*** EXERCISE MATERIAL

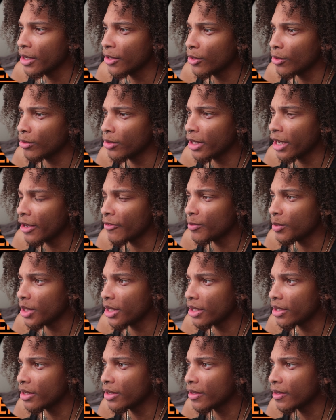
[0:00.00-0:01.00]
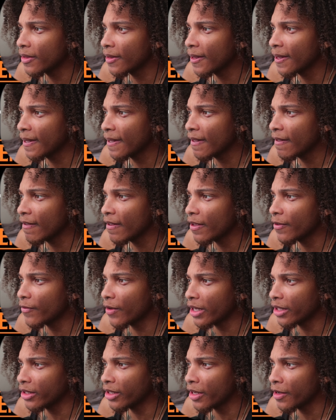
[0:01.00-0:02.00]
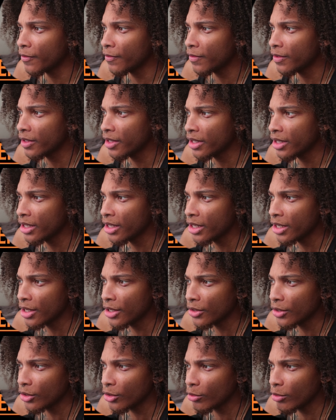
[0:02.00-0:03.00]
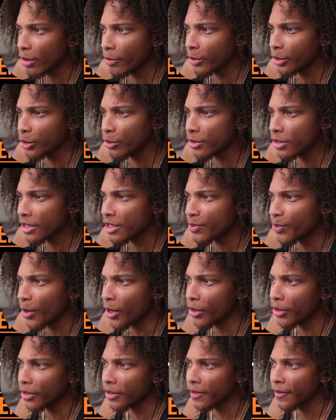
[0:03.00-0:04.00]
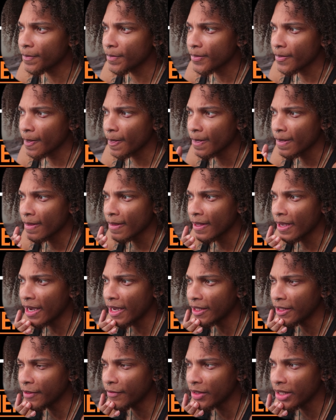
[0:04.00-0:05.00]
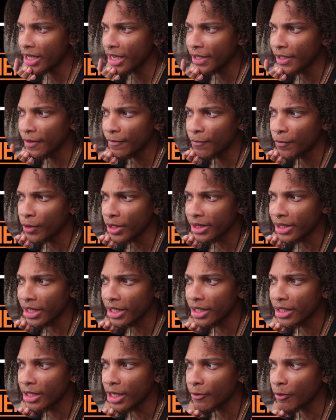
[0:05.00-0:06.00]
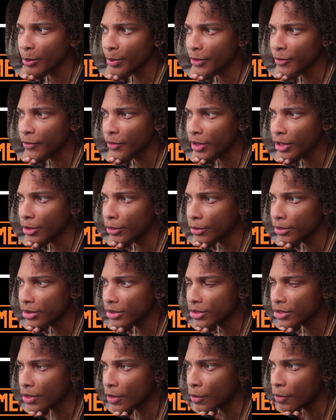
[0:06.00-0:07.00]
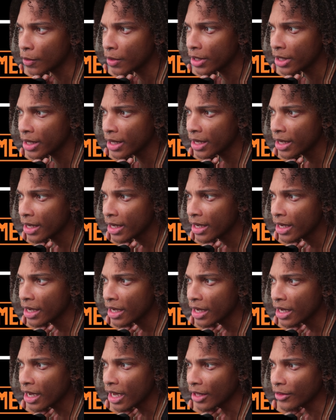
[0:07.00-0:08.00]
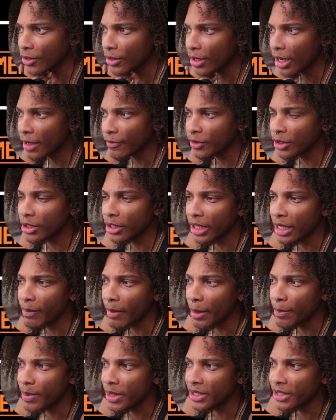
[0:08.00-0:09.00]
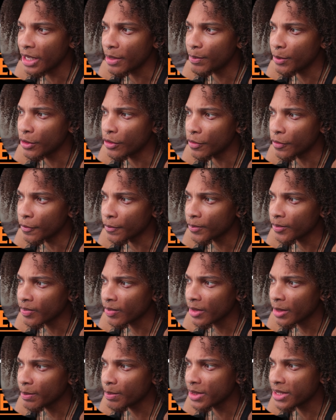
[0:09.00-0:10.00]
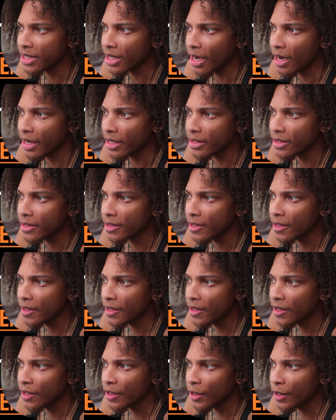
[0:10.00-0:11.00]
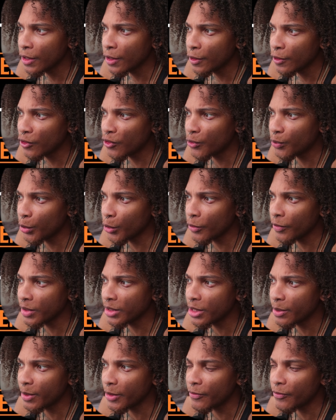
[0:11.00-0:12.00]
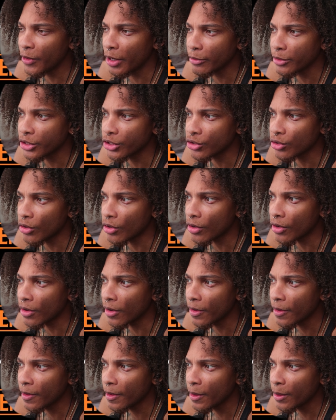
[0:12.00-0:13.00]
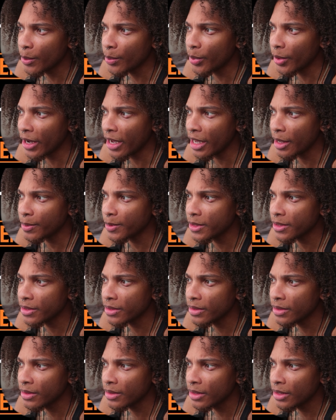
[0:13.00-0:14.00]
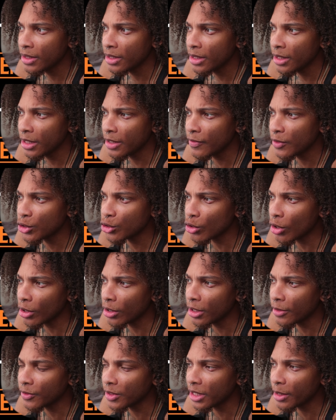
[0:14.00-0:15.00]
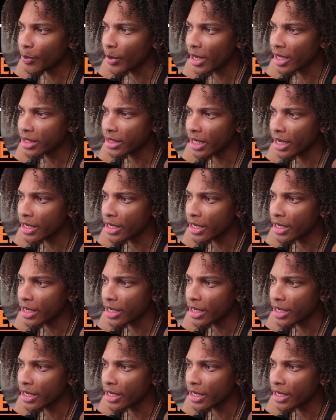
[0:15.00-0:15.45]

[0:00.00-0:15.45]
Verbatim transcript: Then We have me. If I left, the underground would lose its spark. I'd leave an aching void that can never be filled, so... I think I have to delay my big debut. Besides, you've proven to be very strong. Perhaps even strong enough to get past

******

> **BRIEF**
Every line above from the one with "[0:09.00-0:10.00]" down to the one with "[0:00.00-0:15.45]" must be written out exactly, and no picture may appear.

> **WRITTEN RESPONSE**
[0:09.00-0:10.00]
[0:10.00-0:11.00]
[0:11.00-0:12.00]
[0:12.00-0:13.00]
[0:13.00-0:14.00]
[0:14.00-0:15.00]
[0:15.00-0:15.45]

[0:00.00-0:15.45]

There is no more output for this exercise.